La cérémonie des fêtards
Texte : Jo Kawak
Illustration : Cortez
Et le ballon d’or du meilleur acteur est attribué à Jo Kawak pour son rôle dans « Le match de dimanche dernier » !
« Je tenais tout d’abord à remercier mes sponsors, sans qui ma vie de gros fêtard ne serait pas possible. Merci aussi à mon sélectionneur de m’avoir ouvert les portes de l’argent facile. J’ai une pensée émue pour toutes ces pétasses qui me laissent encore les sodomiser alors que je les traite comme de la merde.
Je vous regarde, cher public, et je vous vois jalouser mon train de vie : mes bimbos et mes bolides de sport qui sucent un max, mes soirées à paillettes et mes magnums de Ruinart, mon sourire neuf et ces amas de coke dans mes narines bronzées aux ultraviolets.

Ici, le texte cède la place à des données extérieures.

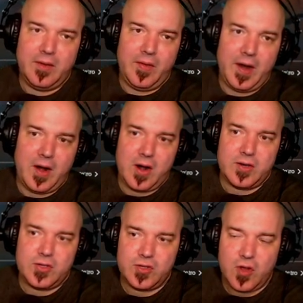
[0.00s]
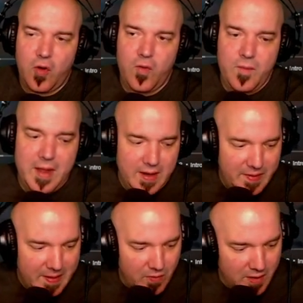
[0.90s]
There are so many
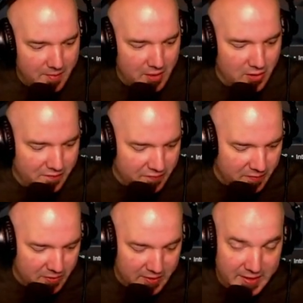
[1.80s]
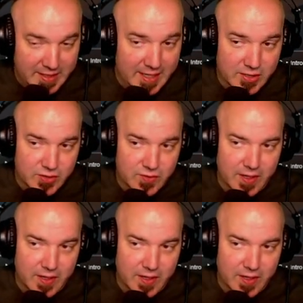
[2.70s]
people coming over from Elite Dangerous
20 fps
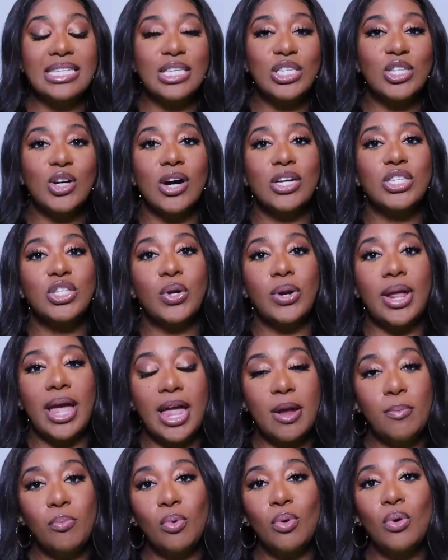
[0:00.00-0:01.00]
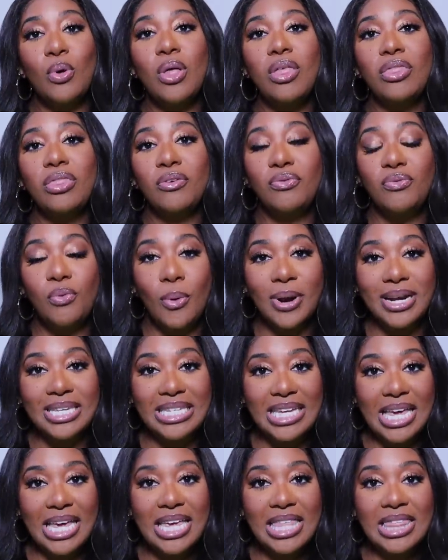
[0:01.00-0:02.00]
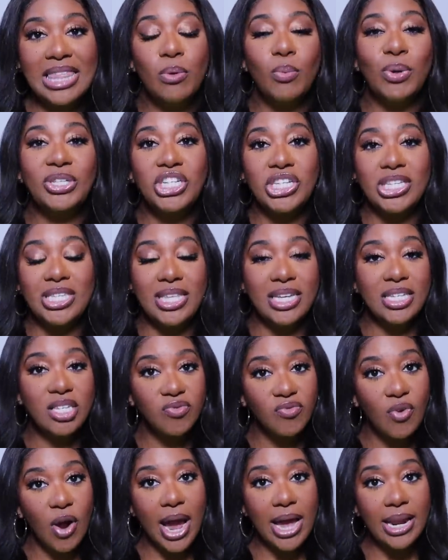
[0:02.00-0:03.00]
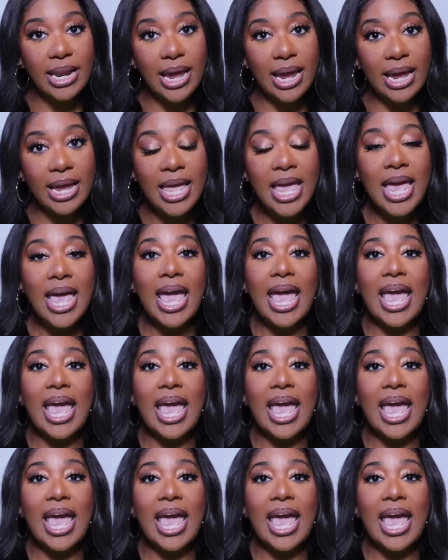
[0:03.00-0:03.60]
It starts on April the 14th, which is this Friday,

Oui, je suis riche et célèbre. Oui, je suis propre sur moi et habillé par les plus grands couturiers. Oui, vous êtes des millions à me regarder à chaque saison devant votre télé à la con et tous vos smics réunis ne payeraient pas le cash que je claque dans les bordels le samedi soir. Oui, je fais la gueule et méprise votre chienne de vie. Oui, je refuse un autographe à un morveux de huit ans alors qu’il a cramé tout son argent de poche dans l’album Panini de mon équipe.
Mais vous savez : le milieu du football n’est pas si facile. J’ai dû courir comme un teubé après un ballon pendant des années, je me suis pris des tacles dans les chevilles qui m’ont fait souffrir à l’épaule, j’ai porté des blasons de multinationales sur des maillots titrés de mon nom, alors que je sais à peine l’écrire. Pas facile de vivre ça tous les jours !
Mais je suis sympa, alors je vais tout vous dévoiler : mon secret, c’est de regarder les autres jouer la comédie. J’ai appris à faire le spectacle en analysant les plus grands acteurs : Diego Maradona dans « La main de Dieu », Nicolas Sarkozy dans « Quelle indignité sur le service public vous n’avez pas honte Monsieur Pujadas », Céline Dion dans « J’suis tellement émue de vous voir ce soir ».
À force de m’entraîner, j’arrive à simuler sur le terrain des blessures invisibles, m’écrouler de tout mon long pour une bousculade inexistante, hurler à l’agonie sans raison, dans le seul but de voir un carton jaune ou rouge s’élever vers le ciel. Et je dois être bon, car c’est comme ça : je n’aime pas les gens mais eux m’adorent. Je suis devenu leur joueur préféré. Alors en toute modestie : ce prix, je le mérite. Vive le foot et vive le cinéma ! ».